Please recognize that a relationship with him seems so unhealthy (to me at least). He is not recognizing the true extent of how much he has hurt you and ruined your trust with him, which is no foundation to rebuild on. If he wanted to work it out truly he would be admiting his faults and seeking help with or without you. He sounds like a narcissist with all the picking up women and lying..probably trying to feed his own ego. I would strongly suggest staying away from him and get yourself into a counselor where you can express yourself and move on from this. You are strong and worthy of a good, loyal man!

Post # 12
Member
2127 posts
Buzzing bee
  • Wedding: July 2016

therealbee:  You say “I guess the advice I am looking for is if I am really wrong to have never given him a chance AFTER we split (because I’ve given him millions of chances before we split, see thread above to understand).”  My advice is this saying I read not too long ago for the first time and it was really like a light bulb went off in my head when I read it, I hope it brings you the same peace it brought me….Forgiveness is a chance to correct not permission to repeat. So if he can understand that and not repeat the offenses and take responsibilty and be accountable for his actions and you want to give him another opportunity then I believe it is your right but if you don’t want to take him back that is all right too.

Post # 14
Member
21 posts
Newbee
  • Wedding: September 2015

I was married before.

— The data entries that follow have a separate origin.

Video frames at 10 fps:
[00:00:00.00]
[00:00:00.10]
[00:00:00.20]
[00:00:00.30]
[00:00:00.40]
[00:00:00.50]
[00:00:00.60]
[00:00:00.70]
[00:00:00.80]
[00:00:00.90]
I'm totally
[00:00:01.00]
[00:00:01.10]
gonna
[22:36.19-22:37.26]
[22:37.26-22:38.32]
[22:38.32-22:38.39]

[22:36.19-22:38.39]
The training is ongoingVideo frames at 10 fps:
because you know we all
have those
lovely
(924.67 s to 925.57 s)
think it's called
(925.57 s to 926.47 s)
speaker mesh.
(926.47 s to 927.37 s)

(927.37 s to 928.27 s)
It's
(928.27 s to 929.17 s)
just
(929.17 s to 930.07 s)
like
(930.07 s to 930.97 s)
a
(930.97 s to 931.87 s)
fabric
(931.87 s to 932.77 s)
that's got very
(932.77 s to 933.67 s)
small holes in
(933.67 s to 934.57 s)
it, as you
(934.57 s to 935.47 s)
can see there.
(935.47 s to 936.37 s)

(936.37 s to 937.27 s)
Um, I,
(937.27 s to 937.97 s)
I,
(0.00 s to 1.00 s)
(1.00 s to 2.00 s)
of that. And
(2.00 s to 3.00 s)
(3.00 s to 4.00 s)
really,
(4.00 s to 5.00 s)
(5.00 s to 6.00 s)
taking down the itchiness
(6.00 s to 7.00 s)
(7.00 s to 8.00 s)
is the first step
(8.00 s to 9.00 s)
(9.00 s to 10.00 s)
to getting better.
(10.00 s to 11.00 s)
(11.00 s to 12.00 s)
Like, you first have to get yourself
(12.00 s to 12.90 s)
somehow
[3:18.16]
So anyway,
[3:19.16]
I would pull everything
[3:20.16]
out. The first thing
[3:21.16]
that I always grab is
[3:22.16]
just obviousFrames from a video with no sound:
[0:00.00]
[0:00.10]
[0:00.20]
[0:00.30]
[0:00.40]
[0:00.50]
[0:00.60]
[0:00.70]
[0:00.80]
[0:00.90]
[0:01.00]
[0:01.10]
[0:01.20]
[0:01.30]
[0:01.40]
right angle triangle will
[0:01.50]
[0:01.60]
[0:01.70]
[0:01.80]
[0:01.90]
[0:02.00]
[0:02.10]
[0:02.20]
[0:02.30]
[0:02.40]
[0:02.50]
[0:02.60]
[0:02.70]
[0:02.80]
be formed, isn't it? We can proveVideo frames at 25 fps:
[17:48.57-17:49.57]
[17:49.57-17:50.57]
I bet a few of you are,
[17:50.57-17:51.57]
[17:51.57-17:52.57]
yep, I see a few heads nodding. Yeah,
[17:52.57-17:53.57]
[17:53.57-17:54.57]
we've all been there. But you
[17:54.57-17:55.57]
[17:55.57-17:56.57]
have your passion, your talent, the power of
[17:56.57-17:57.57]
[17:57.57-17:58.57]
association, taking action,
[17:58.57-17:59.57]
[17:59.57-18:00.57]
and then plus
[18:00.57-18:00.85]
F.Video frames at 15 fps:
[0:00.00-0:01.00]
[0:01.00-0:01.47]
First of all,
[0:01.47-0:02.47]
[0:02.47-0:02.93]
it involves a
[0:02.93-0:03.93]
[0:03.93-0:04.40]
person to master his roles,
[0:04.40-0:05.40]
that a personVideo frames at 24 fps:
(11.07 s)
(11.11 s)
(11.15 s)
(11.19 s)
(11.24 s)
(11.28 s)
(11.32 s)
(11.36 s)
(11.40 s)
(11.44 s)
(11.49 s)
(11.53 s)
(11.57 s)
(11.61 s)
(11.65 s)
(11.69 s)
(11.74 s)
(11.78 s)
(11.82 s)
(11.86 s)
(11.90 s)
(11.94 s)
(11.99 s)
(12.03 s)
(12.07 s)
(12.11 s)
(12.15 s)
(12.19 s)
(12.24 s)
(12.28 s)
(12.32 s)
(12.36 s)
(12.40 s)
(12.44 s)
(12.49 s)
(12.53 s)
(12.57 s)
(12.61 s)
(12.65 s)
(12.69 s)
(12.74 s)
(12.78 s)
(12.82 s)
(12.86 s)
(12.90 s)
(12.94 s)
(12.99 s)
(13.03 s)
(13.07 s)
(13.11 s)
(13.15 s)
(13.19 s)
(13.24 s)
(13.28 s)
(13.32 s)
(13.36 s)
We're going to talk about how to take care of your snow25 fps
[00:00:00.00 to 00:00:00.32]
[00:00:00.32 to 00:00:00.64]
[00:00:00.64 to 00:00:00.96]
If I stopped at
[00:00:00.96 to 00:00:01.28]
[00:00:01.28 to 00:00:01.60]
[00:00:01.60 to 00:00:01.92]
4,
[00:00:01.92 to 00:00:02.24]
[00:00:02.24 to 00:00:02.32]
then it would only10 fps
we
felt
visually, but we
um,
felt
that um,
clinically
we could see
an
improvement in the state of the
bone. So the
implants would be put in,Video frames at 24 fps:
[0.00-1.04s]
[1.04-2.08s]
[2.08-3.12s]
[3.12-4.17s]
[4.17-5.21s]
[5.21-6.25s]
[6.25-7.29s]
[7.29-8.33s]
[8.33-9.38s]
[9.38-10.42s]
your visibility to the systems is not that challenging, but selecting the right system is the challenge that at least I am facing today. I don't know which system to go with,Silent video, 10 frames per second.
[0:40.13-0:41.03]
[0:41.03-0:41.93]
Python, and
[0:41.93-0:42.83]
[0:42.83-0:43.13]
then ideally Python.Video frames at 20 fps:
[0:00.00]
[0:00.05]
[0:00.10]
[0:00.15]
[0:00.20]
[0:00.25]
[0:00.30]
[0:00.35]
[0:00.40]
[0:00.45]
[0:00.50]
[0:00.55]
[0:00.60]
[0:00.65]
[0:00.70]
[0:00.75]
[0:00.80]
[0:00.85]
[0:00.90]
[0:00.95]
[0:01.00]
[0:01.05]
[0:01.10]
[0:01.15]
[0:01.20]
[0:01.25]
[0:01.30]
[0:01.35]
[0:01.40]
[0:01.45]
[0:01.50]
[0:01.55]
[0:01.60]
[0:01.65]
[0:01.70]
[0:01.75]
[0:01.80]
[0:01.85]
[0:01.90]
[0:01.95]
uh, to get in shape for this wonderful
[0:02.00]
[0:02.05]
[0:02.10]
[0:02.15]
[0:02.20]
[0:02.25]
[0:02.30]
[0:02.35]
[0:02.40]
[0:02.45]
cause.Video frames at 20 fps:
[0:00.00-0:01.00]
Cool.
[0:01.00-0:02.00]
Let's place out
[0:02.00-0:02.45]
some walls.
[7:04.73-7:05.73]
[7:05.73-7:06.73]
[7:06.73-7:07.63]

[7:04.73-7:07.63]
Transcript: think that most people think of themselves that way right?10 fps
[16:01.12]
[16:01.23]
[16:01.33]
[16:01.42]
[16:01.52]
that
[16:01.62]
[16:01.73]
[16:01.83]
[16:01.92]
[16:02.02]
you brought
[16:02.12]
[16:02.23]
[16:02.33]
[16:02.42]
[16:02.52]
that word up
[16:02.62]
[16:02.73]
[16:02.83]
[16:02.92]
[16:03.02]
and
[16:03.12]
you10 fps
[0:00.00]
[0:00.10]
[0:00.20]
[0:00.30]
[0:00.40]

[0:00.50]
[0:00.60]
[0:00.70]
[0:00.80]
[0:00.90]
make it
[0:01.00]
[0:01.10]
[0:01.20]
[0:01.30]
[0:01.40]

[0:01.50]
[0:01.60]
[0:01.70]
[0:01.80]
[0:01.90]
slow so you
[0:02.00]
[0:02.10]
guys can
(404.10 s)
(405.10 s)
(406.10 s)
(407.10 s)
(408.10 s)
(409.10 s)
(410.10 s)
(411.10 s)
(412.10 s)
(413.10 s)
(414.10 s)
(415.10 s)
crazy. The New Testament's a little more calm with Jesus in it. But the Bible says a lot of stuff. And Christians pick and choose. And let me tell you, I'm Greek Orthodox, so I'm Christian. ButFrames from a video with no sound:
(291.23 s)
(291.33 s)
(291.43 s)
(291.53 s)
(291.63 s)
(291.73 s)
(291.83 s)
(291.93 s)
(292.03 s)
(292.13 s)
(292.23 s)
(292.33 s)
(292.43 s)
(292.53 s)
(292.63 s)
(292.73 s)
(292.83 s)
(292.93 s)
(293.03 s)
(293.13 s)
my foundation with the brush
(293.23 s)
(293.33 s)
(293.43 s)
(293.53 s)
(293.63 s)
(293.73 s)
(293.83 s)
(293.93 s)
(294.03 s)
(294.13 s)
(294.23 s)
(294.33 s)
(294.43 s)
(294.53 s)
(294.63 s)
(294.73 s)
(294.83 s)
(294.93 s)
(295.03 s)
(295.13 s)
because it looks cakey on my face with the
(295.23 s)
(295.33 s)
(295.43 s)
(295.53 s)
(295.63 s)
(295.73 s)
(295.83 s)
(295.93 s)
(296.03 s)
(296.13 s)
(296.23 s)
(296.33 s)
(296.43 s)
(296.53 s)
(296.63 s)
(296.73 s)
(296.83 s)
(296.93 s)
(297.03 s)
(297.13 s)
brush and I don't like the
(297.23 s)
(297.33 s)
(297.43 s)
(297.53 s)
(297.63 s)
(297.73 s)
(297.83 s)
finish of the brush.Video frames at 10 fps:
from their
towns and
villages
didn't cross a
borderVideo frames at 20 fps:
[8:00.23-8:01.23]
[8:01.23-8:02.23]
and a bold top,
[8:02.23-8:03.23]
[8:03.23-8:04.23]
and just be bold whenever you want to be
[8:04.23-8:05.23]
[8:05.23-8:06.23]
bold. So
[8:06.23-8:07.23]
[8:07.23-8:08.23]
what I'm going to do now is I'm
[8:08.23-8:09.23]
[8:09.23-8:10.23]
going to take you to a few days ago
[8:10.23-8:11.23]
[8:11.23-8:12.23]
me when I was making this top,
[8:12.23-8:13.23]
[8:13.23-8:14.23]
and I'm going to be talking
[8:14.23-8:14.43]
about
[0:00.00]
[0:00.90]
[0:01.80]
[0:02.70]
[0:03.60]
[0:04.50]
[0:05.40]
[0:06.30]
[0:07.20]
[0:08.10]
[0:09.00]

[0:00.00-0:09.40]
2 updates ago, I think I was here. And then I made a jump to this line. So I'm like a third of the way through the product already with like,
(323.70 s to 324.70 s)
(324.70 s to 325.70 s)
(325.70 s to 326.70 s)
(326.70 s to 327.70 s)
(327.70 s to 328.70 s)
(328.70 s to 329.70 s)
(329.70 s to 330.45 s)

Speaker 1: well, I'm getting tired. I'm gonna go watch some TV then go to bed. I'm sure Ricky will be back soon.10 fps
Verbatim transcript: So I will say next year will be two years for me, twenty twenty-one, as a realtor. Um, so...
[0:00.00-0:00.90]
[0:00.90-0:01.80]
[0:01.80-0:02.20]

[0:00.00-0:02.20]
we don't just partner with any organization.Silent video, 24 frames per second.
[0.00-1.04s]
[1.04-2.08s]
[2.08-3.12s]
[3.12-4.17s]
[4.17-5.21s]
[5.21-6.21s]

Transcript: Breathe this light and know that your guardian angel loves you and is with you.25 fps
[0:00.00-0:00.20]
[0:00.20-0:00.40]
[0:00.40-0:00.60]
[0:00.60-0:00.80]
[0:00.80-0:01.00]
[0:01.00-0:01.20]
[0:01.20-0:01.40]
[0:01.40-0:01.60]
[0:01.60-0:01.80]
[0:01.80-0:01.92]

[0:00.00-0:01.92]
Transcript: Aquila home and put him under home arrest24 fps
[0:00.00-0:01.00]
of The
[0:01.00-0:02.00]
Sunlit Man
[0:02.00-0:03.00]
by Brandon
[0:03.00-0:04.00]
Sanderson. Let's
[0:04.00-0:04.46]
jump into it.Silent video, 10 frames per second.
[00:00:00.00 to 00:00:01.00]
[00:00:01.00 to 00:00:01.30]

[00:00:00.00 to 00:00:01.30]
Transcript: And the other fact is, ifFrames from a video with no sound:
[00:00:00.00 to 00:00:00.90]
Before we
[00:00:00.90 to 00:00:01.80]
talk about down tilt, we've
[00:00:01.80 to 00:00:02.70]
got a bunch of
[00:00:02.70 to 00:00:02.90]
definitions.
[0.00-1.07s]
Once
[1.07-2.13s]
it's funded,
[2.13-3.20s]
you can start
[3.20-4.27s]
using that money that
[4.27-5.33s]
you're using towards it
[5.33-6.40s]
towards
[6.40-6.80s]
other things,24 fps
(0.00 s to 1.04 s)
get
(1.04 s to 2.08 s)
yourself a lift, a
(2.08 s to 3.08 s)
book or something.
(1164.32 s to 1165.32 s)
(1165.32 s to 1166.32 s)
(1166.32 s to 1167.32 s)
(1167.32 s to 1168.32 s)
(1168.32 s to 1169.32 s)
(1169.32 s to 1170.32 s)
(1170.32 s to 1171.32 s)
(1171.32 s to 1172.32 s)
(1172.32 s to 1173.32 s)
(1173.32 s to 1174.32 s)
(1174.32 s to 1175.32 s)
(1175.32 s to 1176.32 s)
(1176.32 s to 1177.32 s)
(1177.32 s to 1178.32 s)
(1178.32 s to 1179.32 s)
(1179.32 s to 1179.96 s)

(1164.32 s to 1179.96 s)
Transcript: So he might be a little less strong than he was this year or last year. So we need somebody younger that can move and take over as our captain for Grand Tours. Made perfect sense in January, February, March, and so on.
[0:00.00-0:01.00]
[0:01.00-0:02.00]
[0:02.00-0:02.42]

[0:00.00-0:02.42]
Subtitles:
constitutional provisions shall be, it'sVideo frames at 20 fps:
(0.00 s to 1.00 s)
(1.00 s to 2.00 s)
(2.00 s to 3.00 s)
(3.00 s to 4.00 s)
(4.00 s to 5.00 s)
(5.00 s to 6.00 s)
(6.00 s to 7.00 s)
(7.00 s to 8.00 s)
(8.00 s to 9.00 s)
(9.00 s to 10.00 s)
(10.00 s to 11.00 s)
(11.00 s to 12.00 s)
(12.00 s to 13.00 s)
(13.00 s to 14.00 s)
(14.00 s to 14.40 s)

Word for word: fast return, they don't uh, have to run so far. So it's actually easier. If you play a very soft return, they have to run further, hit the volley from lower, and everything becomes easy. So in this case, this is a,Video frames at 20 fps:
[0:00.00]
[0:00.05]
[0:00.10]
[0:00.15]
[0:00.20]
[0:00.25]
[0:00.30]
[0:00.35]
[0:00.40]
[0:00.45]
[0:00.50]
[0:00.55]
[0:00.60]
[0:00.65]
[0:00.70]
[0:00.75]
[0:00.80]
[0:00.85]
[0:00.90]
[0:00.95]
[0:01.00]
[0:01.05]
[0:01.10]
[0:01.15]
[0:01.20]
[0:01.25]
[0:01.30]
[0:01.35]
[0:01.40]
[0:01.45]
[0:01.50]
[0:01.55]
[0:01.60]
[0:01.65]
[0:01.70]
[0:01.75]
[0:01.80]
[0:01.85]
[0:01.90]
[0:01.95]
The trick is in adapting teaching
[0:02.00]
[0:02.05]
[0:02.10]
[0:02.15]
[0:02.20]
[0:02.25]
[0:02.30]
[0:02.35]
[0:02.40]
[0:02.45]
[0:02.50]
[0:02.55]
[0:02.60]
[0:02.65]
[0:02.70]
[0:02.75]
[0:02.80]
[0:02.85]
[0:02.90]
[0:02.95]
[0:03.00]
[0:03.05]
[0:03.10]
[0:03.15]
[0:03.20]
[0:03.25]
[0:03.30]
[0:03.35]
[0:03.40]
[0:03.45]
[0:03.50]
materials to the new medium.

I split from my ex because of his abuse. We have a son together. It wasn’t until a few years later that I realized I was so angry and upset towards him that I really did not put in the full amount of effort to save my marriage. He also went through periods of time where he would say some really nasty things to me. And then periods of time where he would beg me to try and work it out. I am extremely stubborn and would not give in. I think it’s hard to make such a big decision when there are so many emotions coming from both sides.

You need to do what is best for you and your child. If this has been a constant problem, who knows if he could change. But would it be worth it (for your child’s sake), to see if counseling or attending church together could help? Then if in the end it still didn’t work out, you would have the closure of knowing that you gave it 100%. I know everyone is different, but it broke my heart that my son couldn’t have both of his parents 100% of the time. You can’t always stay together for the child, but the child still suffers the consequences.